Gijon
Gijon is using a EUR250 million hydrogen-and-methanol plant to turn El Musel from bulk port into green-fuels infrastructure, showing how old industry can host a phase transition.
Gijon sells itself as an Atlantic beach city, but its harder business truth lies west of the promenade at El Musel. INE-linked municipal counts put the city at 269,929 residents, slightly below the older GeoNames figure. What matters more than headcount is that Gijon remains Asturias's main deepwater industrial outlet, and the city is now trying to convert that heavy-port logic into a green-fuels platform rather than a museum of steel and coal.
The clearest signal is where new money is going. In 2024 White Summit Capital's HyFive platform committed EUR250 million ($271 million) to a green hydrogen and e-methanol plant at El Musel, on a 41-hectare plot designed to produce up to 100,000 tonnes a year. ArcelorMittal is pursuing parallel decarbonisation investments across Asturias. The pattern is not a clean break with industry. Gijon is using the port, industrial land, energy links, and export habits built for bulk cargo to host the next wave of heavy molecules. That is why the city still matters. The old infrastructure is being asked to carry new chemistry.

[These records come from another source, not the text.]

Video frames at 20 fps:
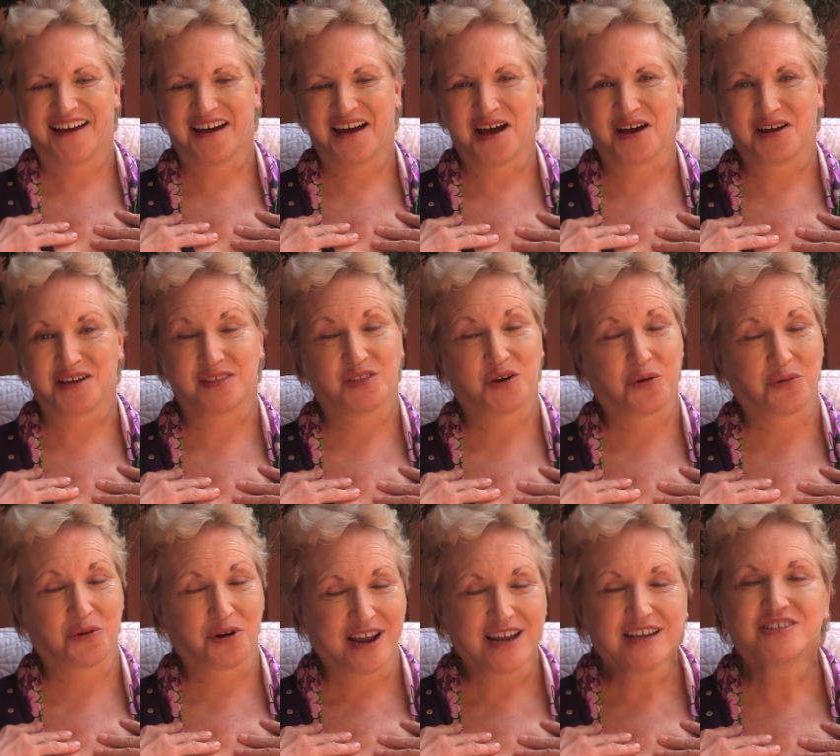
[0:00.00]
Uh, though
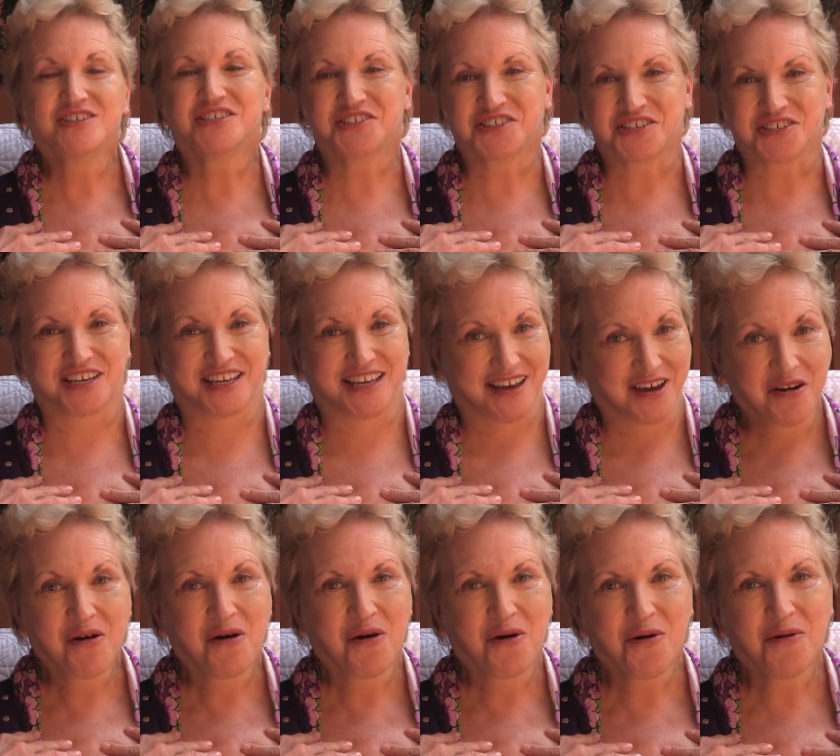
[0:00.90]
we're anxious to
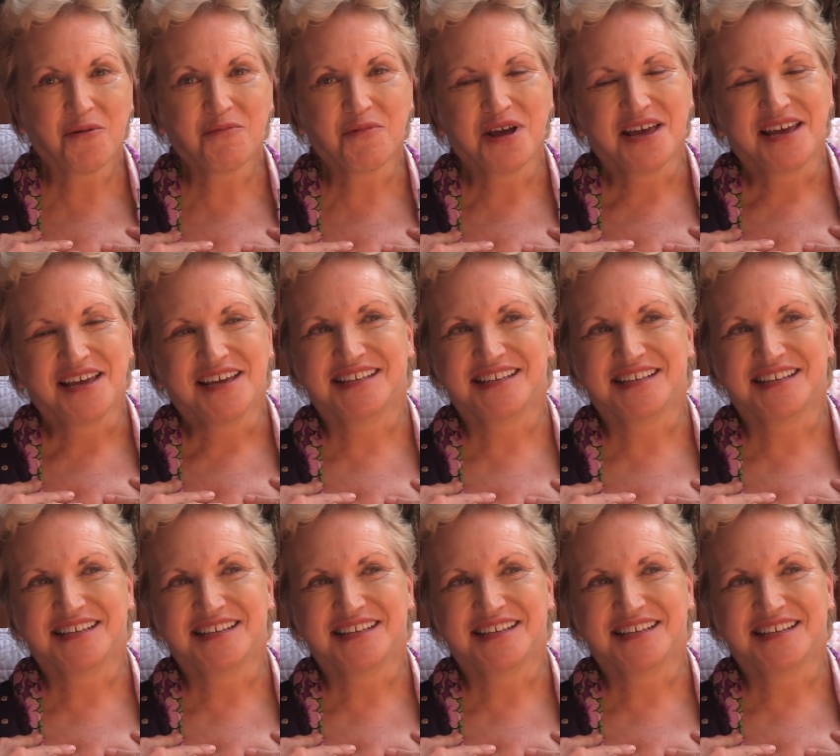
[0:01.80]
get home,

Phase transitions explain the opportunity and the danger. If hydrogen supply, shipping demand, and industrial offtake line up, Gijon moves from legacy port to indispensable transition node. Mutualism explains why none of the players can do it alone: port authority, energy developers, steelmakers, and logistics operators each need the others' volume and sunk assets. Niche construction is the governing strategy. Gijon is deliberately reshaping its own habitat so capital keeps choosing El Musel for the next industrial cycle. The closest organism is an octopus: one body, many specialised arms, and real strength only when those arms keep working in concert.
El Musel's Musel GreenMet project is planned on 41 hectares and targets up to 100,000 tonnes of e-methanol a year.